The listing below is to be given again in full and word for word, without its images.

******

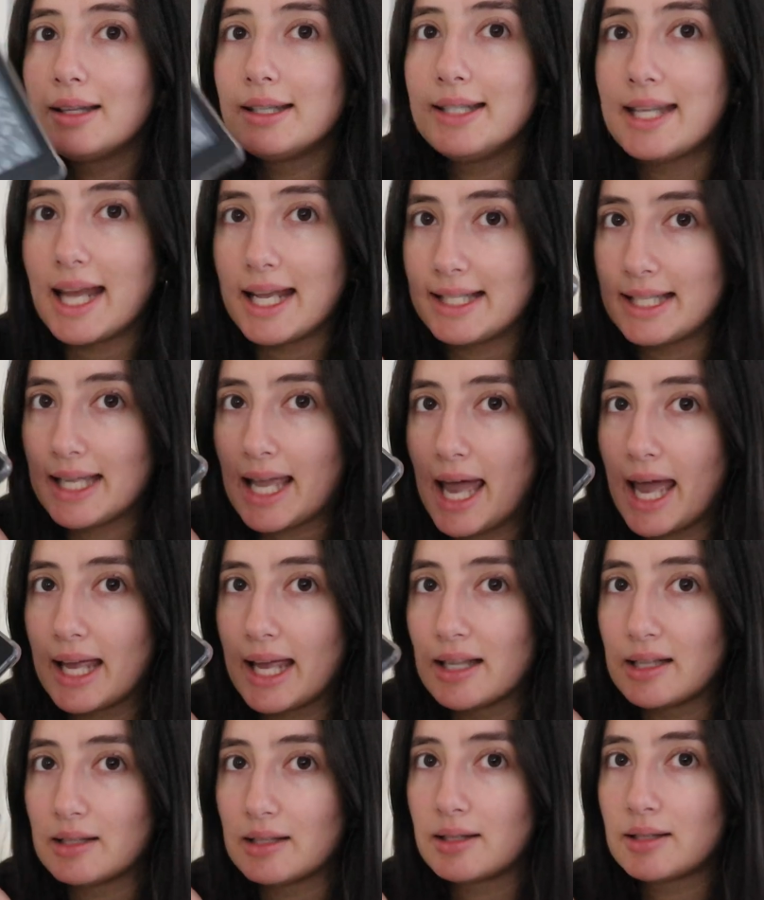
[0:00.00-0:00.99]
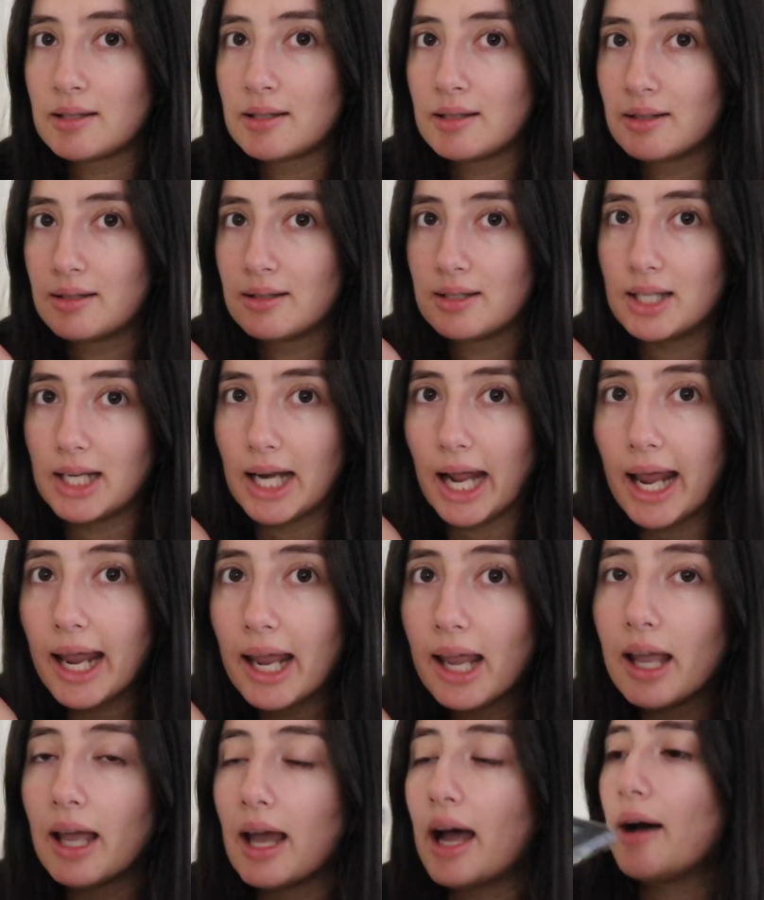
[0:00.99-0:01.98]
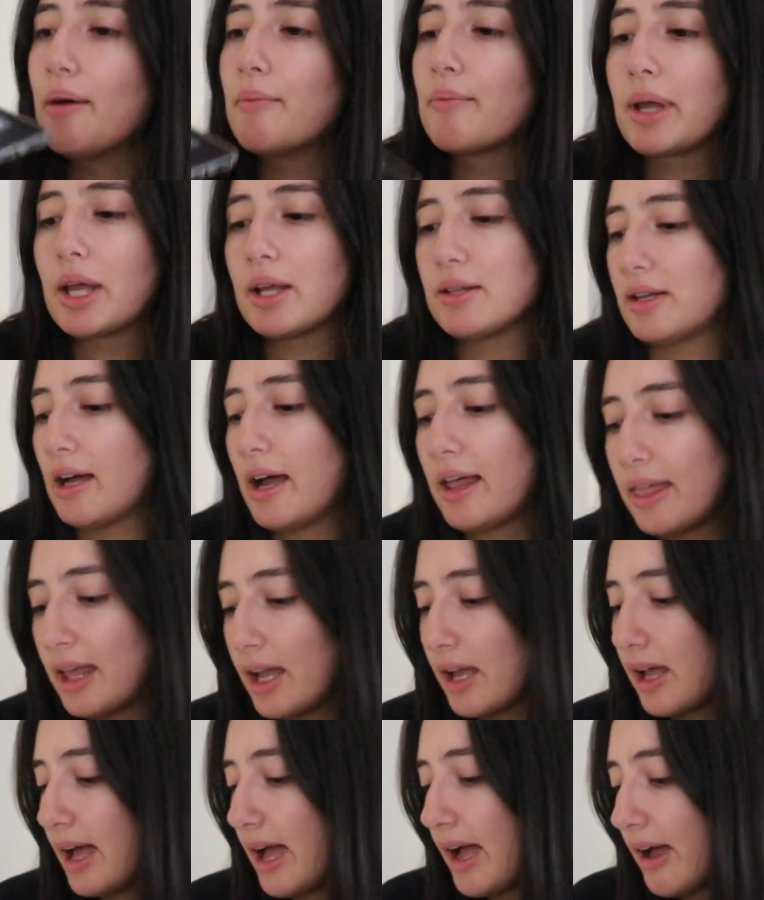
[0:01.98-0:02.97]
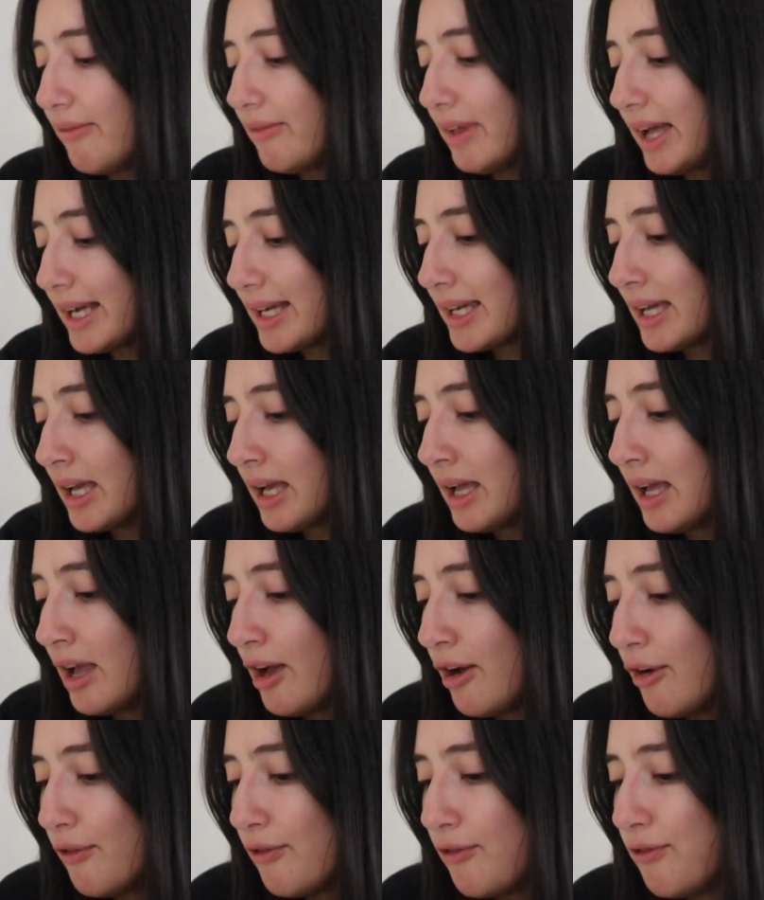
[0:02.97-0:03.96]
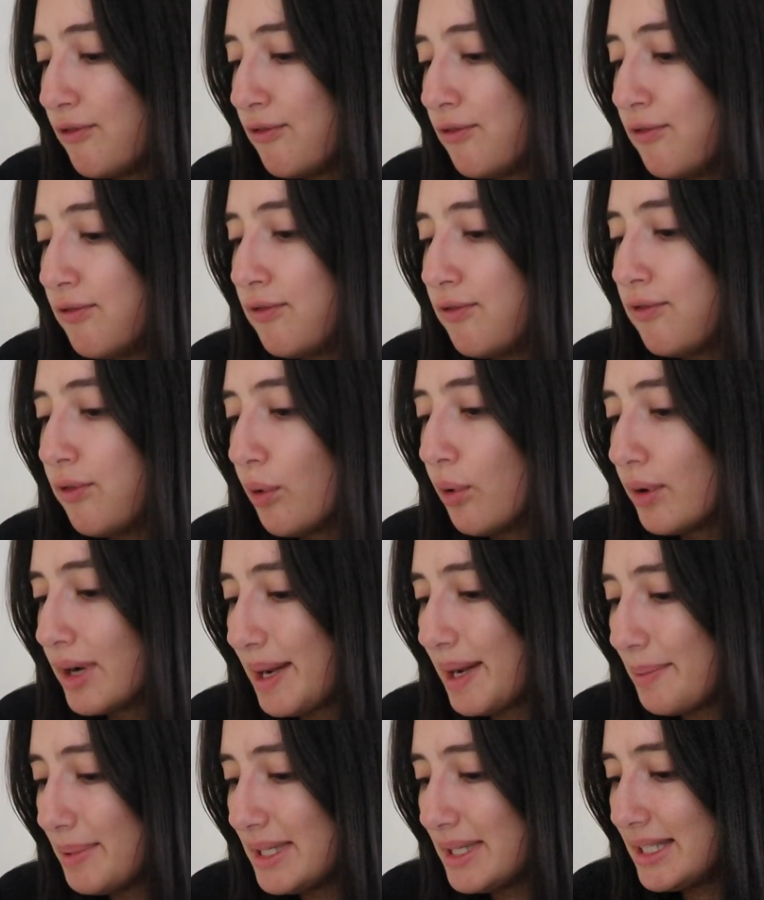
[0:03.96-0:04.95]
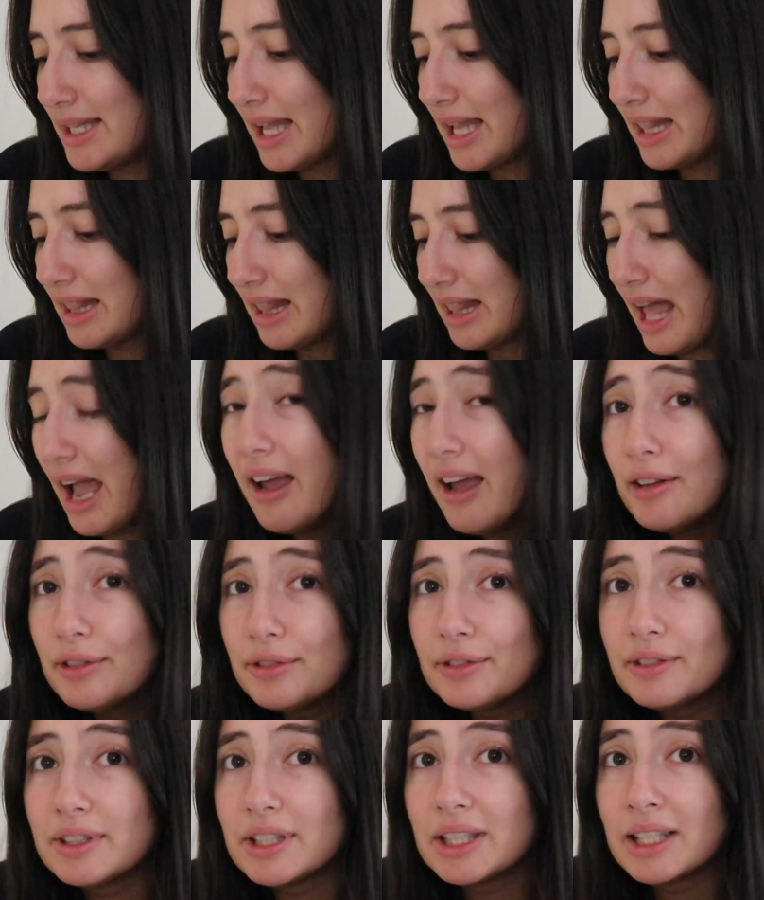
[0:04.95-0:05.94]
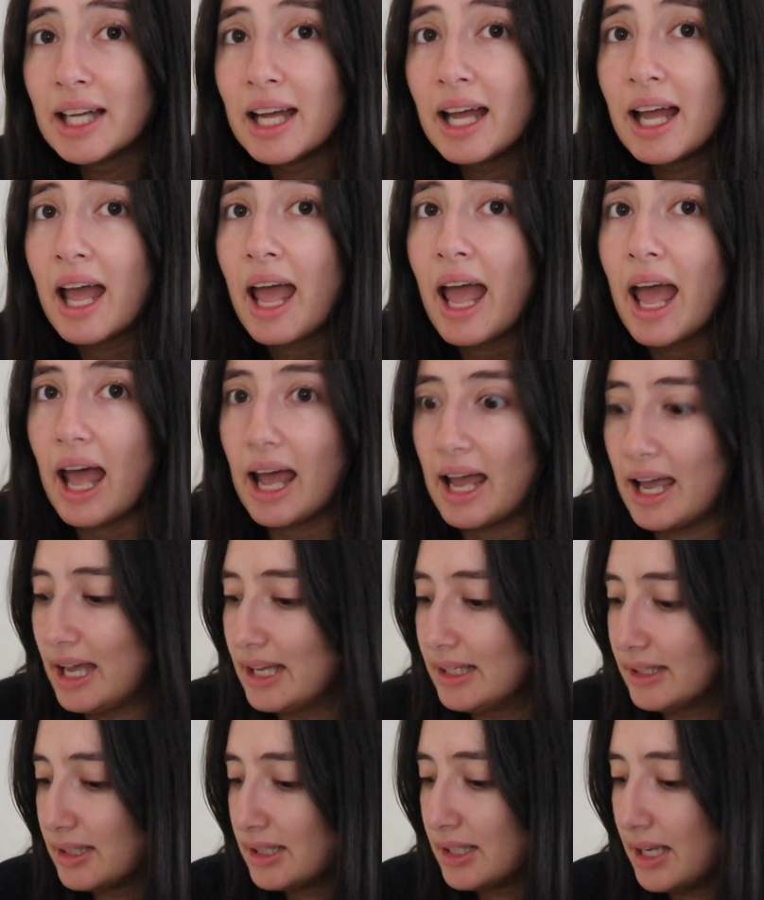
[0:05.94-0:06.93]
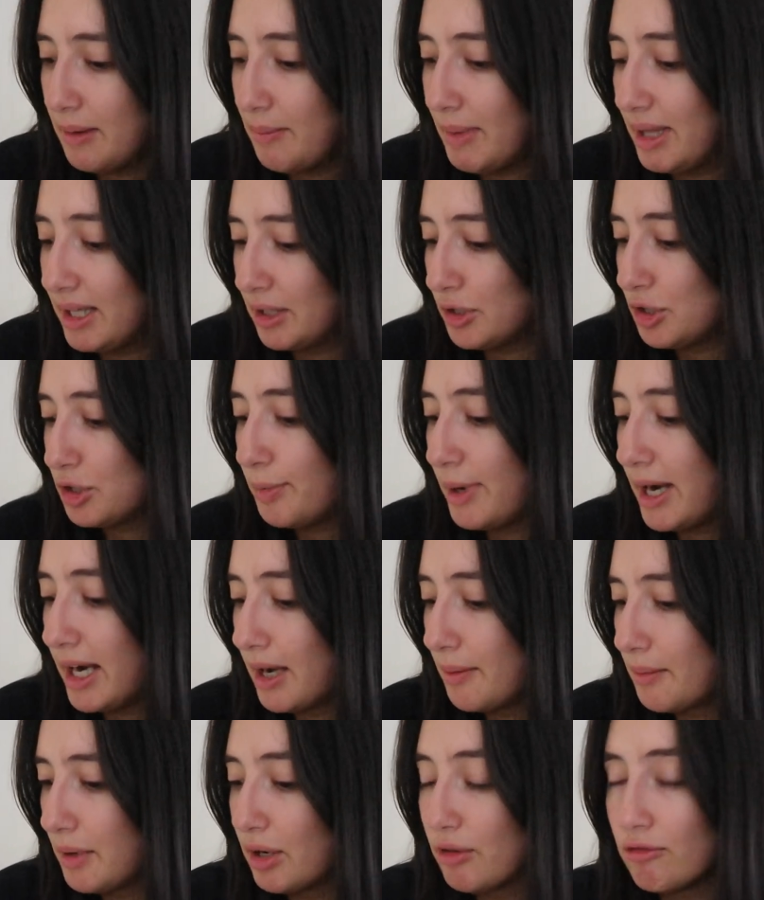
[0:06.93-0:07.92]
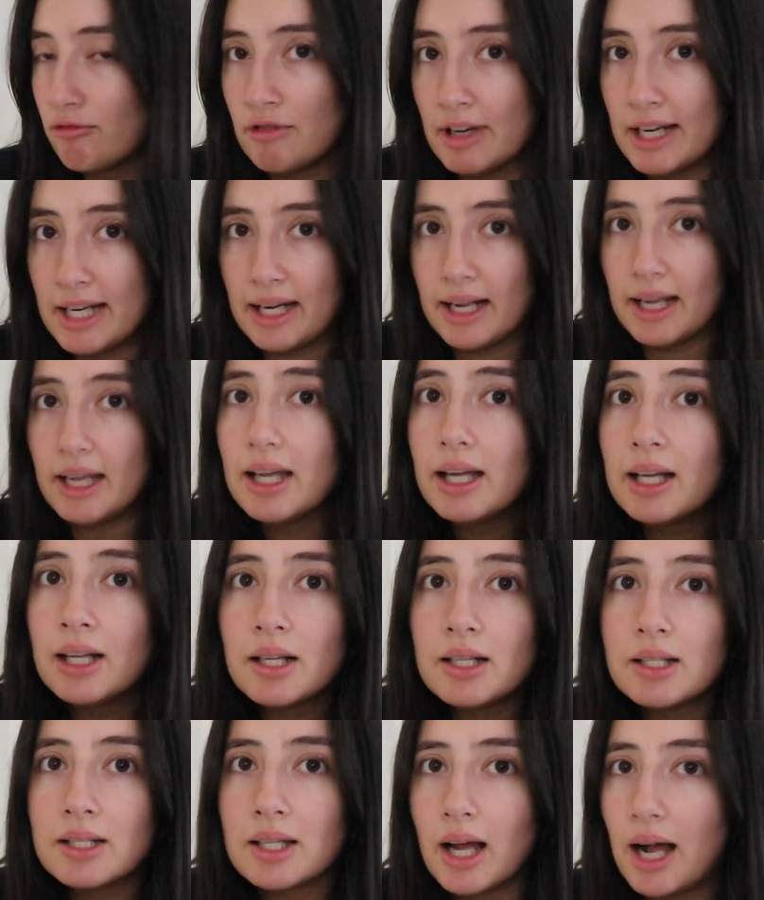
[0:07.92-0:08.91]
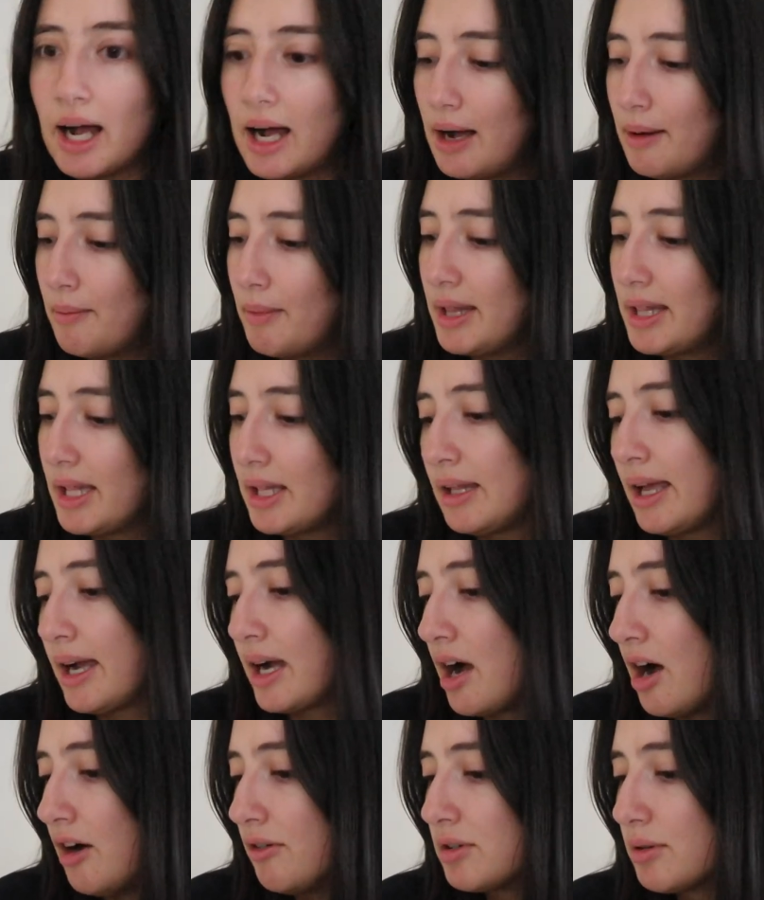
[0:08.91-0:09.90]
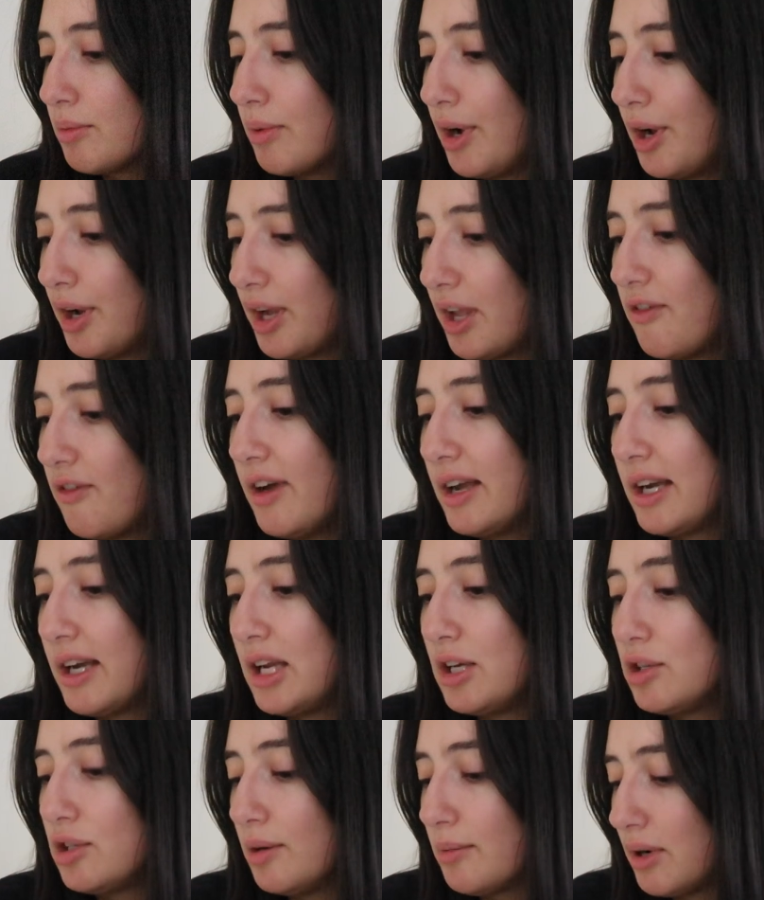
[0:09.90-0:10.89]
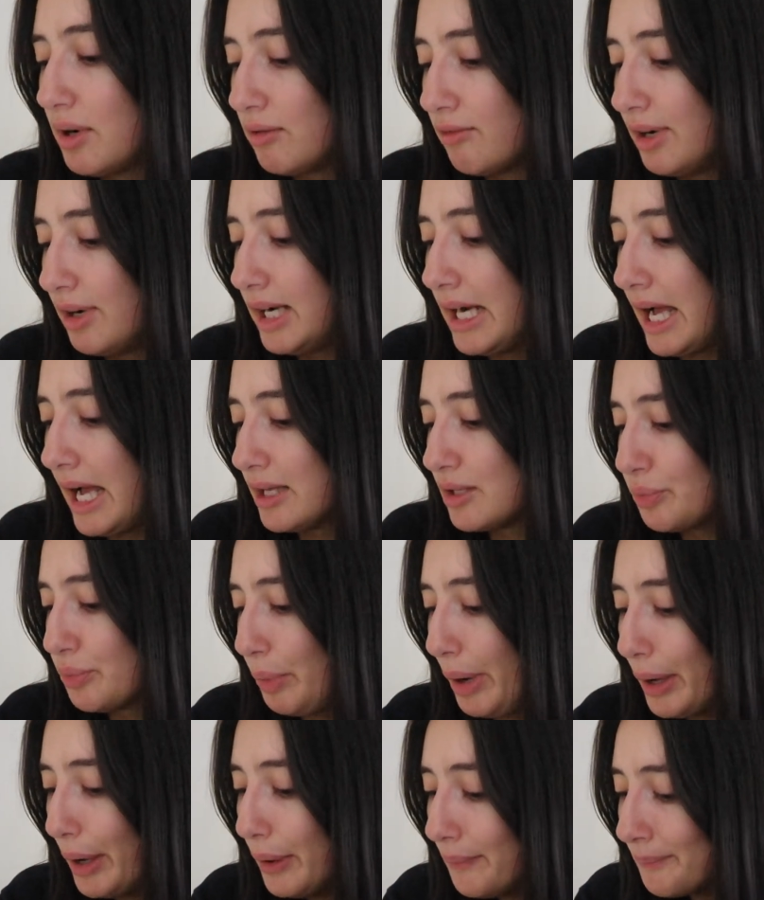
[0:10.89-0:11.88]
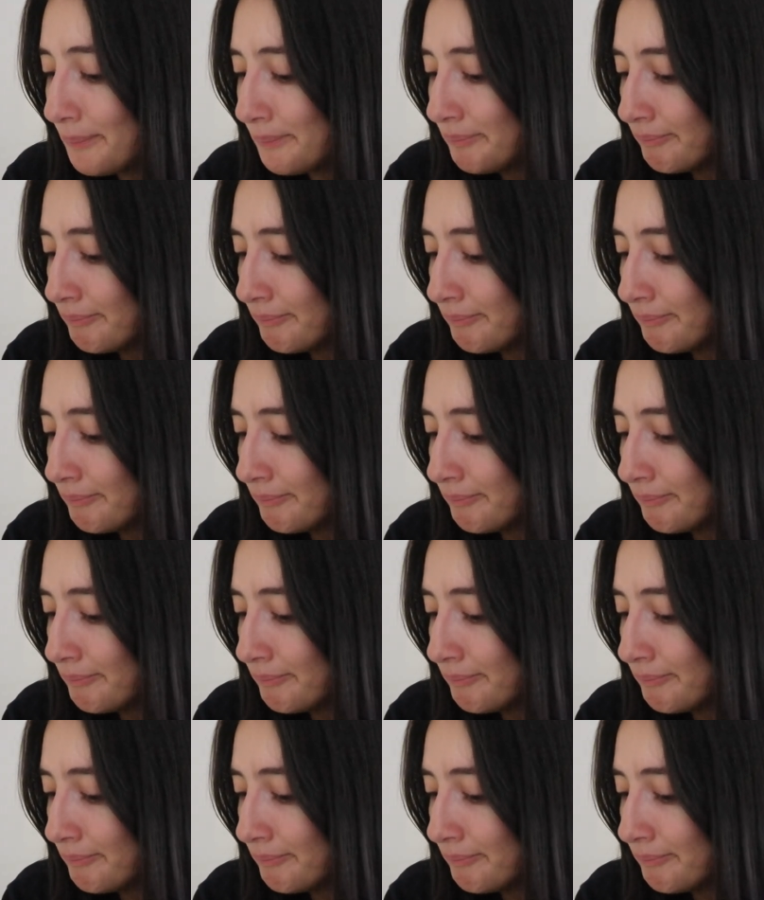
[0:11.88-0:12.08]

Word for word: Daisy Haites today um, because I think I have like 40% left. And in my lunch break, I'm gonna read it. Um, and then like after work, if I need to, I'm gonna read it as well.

******

(Result of this exercise)
[0:00.00-0:00.99]
[0:00.99-0:01.98]
[0:01.98-0:02.97]
[0:02.97-0:03.96]
[0:03.96-0:04.95]
[0:04.95-0:05.94]
[0:05.94-0:06.93]
[0:06.93-0:07.92]
[0:07.92-0:08.91]
[0:08.91-0:09.90]
[0:09.90-0:10.89]
[0:10.89-0:11.88]
[0:11.88-0:12.08]

Word for word: Daisy Haites today um, because I think I have like 40% left. And in my lunch break, I'm gonna read it. Um, and then like after work, if I need to, I'm gonna read it as well.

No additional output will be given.